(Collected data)
——

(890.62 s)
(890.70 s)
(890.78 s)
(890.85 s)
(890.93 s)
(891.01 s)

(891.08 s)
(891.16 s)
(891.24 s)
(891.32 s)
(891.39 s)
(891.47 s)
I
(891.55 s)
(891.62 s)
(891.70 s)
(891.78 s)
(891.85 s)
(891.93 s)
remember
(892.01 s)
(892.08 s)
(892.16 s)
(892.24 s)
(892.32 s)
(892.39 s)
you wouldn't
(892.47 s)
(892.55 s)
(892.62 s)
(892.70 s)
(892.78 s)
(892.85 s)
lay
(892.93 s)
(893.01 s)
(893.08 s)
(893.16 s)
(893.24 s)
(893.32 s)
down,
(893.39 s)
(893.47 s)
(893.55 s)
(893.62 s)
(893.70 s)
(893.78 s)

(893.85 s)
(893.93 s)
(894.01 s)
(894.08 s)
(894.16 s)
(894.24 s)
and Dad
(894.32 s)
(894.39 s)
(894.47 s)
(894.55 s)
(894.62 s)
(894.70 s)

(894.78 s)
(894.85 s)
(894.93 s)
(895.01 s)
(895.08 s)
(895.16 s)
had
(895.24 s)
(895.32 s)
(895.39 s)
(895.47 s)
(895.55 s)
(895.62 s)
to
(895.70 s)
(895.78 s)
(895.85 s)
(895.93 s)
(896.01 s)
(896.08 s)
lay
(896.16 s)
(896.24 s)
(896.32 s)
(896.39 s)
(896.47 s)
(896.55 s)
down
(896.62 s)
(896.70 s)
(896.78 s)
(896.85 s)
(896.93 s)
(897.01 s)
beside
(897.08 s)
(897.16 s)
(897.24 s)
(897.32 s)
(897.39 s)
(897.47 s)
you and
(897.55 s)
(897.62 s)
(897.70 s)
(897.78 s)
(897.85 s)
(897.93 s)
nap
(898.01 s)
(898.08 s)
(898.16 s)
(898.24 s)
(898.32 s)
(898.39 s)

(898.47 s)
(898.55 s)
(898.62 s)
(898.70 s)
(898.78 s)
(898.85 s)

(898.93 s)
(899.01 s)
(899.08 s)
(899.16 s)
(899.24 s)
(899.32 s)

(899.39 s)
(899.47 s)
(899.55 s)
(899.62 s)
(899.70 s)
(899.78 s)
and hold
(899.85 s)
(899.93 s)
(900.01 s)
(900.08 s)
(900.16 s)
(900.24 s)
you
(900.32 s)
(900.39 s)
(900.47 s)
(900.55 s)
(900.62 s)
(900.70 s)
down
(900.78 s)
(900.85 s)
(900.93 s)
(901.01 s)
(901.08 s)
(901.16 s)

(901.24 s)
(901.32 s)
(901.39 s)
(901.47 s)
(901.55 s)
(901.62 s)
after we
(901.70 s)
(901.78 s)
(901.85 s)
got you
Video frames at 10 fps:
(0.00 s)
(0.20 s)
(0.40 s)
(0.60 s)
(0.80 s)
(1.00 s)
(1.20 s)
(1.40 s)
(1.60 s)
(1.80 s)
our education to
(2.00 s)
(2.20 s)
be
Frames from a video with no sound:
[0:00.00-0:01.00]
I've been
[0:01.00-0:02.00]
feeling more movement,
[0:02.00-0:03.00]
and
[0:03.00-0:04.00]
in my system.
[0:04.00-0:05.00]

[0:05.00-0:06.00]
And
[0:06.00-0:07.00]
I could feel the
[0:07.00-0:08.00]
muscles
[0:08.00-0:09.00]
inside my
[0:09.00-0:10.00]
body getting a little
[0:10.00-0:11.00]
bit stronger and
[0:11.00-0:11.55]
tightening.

——

What to work on — The entries above must be written out again exactly as they are.

Solution —
(890.62 s)
(890.70 s)
(890.78 s)
(890.85 s)
(890.93 s)
(891.01 s)

(891.08 s)
(891.16 s)
(891.24 s)
(891.32 s)
(891.39 s)
(891.47 s)
I
(891.55 s)
(891.62 s)
(891.70 s)
(891.78 s)
(891.85 s)
(891.93 s)
remember
(892.01 s)
(892.08 s)
(892.16 s)
(892.24 s)
(892.32 s)
(892.39 s)
you wouldn't
(892.47 s)
(892.55 s)
(892.62 s)
(892.70 s)
(892.78 s)
(892.85 s)
lay
(892.93 s)
(893.01 s)
(893.08 s)
(893.16 s)
(893.24 s)
(893.32 s)
down,
(893.39 s)
(893.47 s)
(893.55 s)
(893.62 s)
(893.70 s)
(893.78 s)

(893.85 s)
(893.93 s)
(894.01 s)
(894.08 s)
(894.16 s)
(894.24 s)
and Dad
(894.32 s)
(894.39 s)
(894.47 s)
(894.55 s)
(894.62 s)
(894.70 s)

(894.78 s)
(894.85 s)
(894.93 s)
(895.01 s)
(895.08 s)
(895.16 s)
had
(895.24 s)
(895.32 s)
(895.39 s)
(895.47 s)
(895.55 s)
(895.62 s)
to
(895.70 s)
(895.78 s)
(895.85 s)
(895.93 s)
(896.01 s)
(896.08 s)
lay
(896.16 s)
(896.24 s)
(896.32 s)
(896.39 s)
(896.47 s)
(896.55 s)
down
(896.62 s)
(896.70 s)
(896.78 s)
(896.85 s)
(896.93 s)
(897.01 s)
beside
(897.08 s)
(897.16 s)
(897.24 s)
(897.32 s)
(897.39 s)
(897.47 s)
you and
(897.55 s)
(897.62 s)
(897.70 s)
(897.78 s)
(897.85 s)
(897.93 s)
nap
(898.01 s)
(898.08 s)
(898.16 s)
(898.24 s)
(898.32 s)
(898.39 s)

(898.47 s)
(898.55 s)
(898.62 s)
(898.70 s)
(898.78 s)
(898.85 s)

(898.93 s)
(899.01 s)
(899.08 s)
(899.16 s)
(899.24 s)
(899.32 s)

(899.39 s)
(899.47 s)
(899.55 s)
(899.62 s)
(899.70 s)
(899.78 s)
and hold
(899.85 s)
(899.93 s)
(900.01 s)
(900.08 s)
(900.16 s)
(900.24 s)
you
(900.32 s)
(900.39 s)
(900.47 s)
(900.55 s)
(900.62 s)
(900.70 s)
down
(900.78 s)
(900.85 s)
(900.93 s)
(901.01 s)
(901.08 s)
(901.16 s)

(901.24 s)
(901.32 s)
(901.39 s)
(901.47 s)
(901.55 s)
(901.62 s)
after we
(901.70 s)
(901.78 s)
(901.85 s)
got you
Video frames at 10 fps:
(0.00 s)
(0.20 s)
(0.40 s)
(0.60 s)
(0.80 s)
(1.00 s)
(1.20 s)
(1.40 s)
(1.60 s)
(1.80 s)
our education to
(2.00 s)
(2.20 s)
be
Frames from a video with no sound:
[0:00.00-0:01.00]
I've been
[0:01.00-0:02.00]
feeling more movement,
[0:02.00-0:03.00]
and
[0:03.00-0:04.00]
in my system.
[0:04.00-0:05.00]

[0:05.00-0:06.00]
And
[0:06.00-0:07.00]
I could feel the
[0:07.00-0:08.00]
muscles
[0:08.00-0:09.00]
inside my
[0:09.00-0:10.00]
body getting a little
[0:10.00-0:11.00]
bit stronger and
[0:11.00-0:11.55]
tightening.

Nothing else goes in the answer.